*** Opening Extracted information ***

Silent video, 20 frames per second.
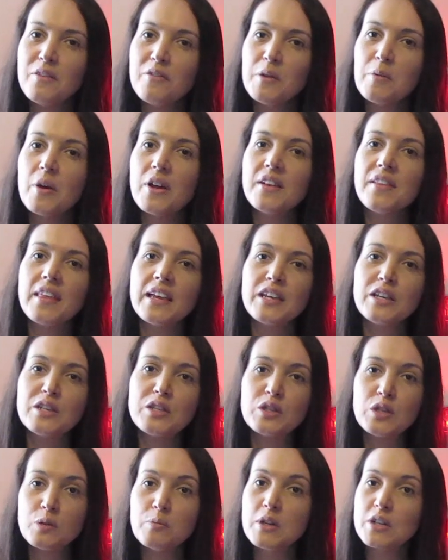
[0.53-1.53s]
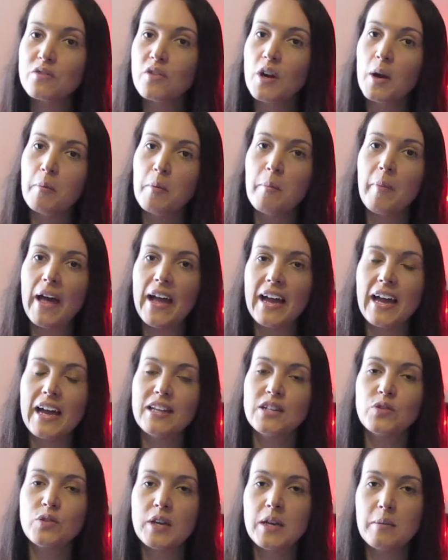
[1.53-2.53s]
everyone, thank you so much for coming back
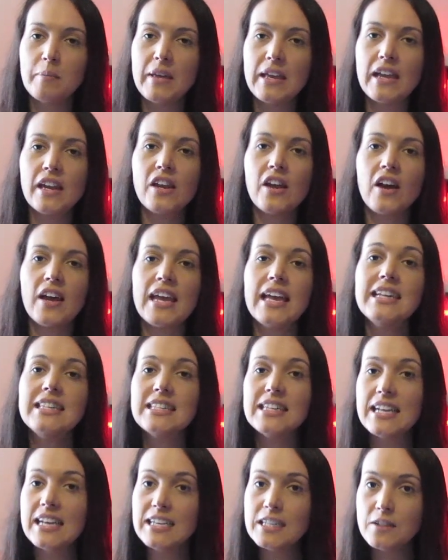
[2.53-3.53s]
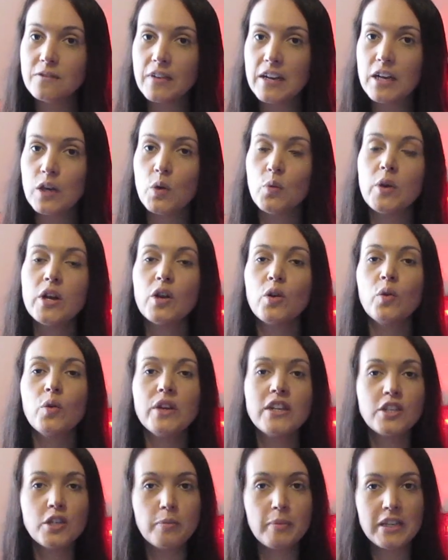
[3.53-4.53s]
and joining me. Now in today's video we are
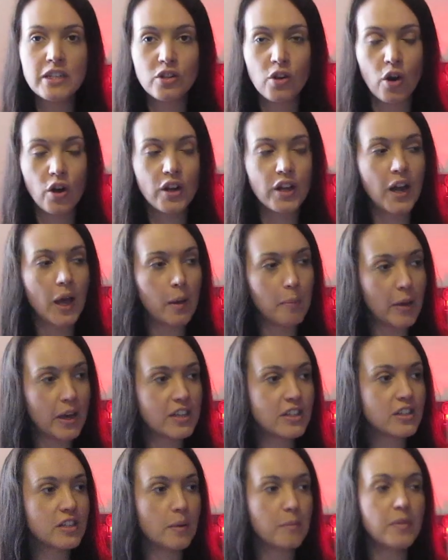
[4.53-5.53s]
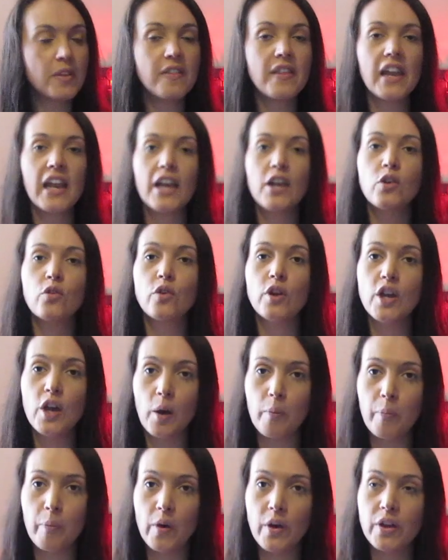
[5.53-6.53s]
going to be talking about something that I grew
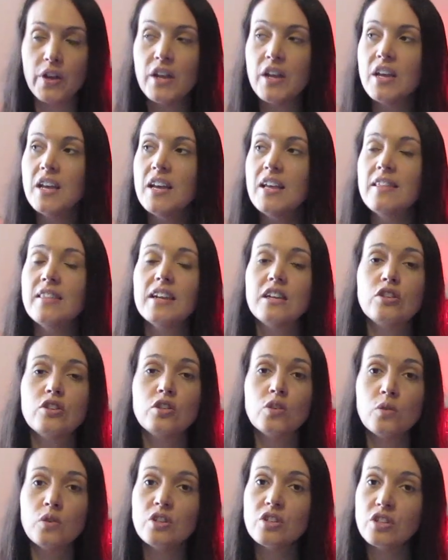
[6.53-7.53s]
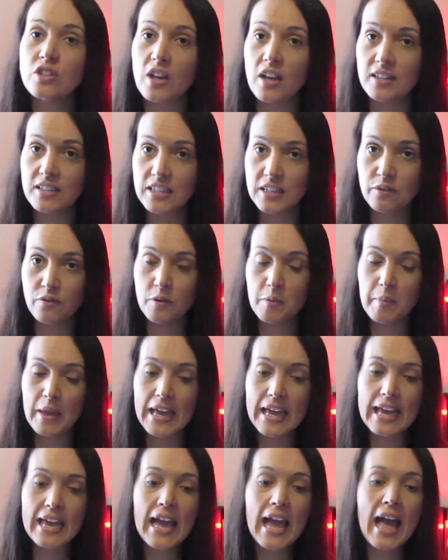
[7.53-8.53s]
up on that is so nostalgic for
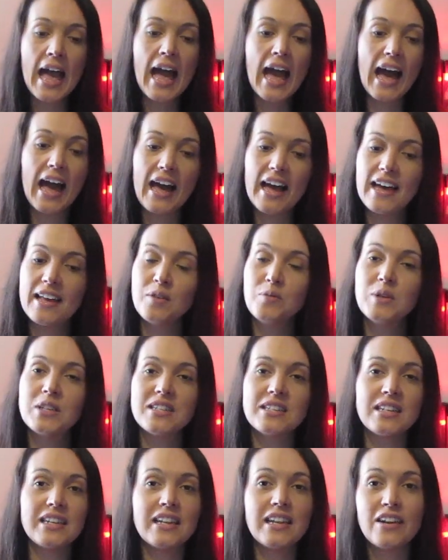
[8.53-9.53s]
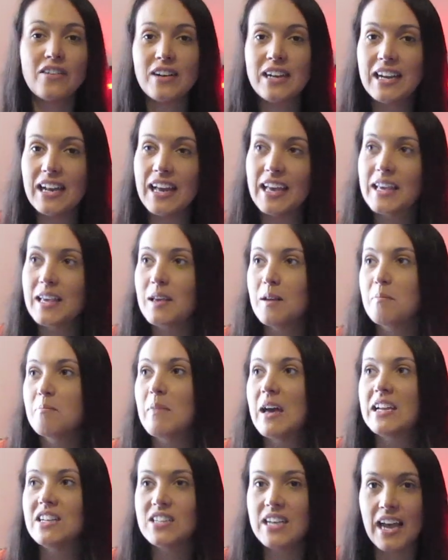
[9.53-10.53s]
me and was literally like
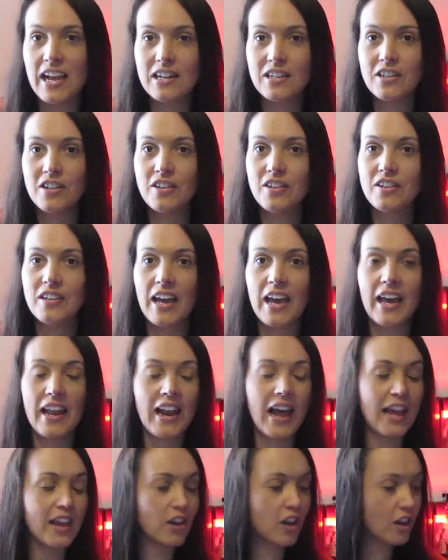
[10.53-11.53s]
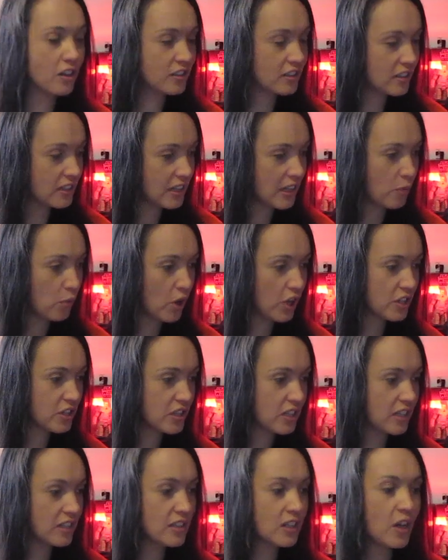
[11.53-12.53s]
my childhood and I constantly
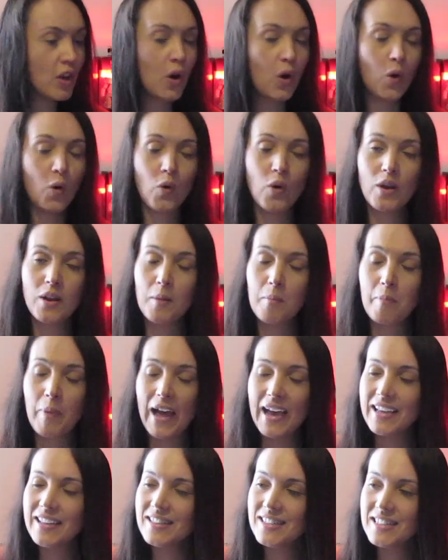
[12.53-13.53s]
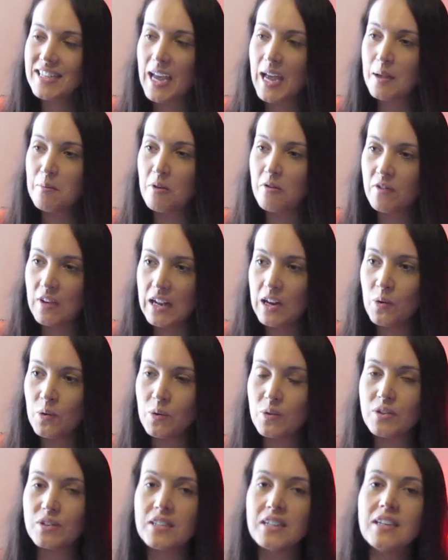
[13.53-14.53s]
watched it on, back in the time I feel
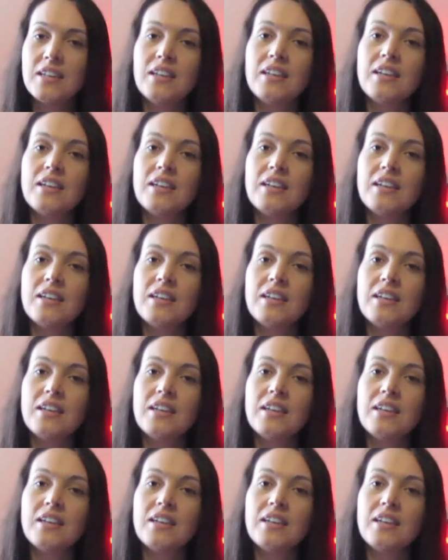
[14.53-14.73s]
old,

*** Closing Extracted information ***

- [Exercise aim]
Every line of the records must come back unchanged, except that pictures are dropped.

- [Result for this task]
Silent video, 20 frames per second.
[0.53-1.53s]
[1.53-2.53s]
everyone, thank you so much for coming back
[2.53-3.53s]
[3.53-4.53s]
and joining me. Now in today's video we are
[4.53-5.53s]
[5.53-6.53s]
going to be talking about something that I grew
[6.53-7.53s]
[7.53-8.53s]
up on that is so nostalgic for
[8.53-9.53s]
[9.53-10.53s]
me and was literally like
[10.53-11.53s]
[11.53-12.53s]
my childhood and I constantly
[12.53-13.53s]
[13.53-14.53s]
watched it on, back in the time I feel
[14.53-14.73s]
old,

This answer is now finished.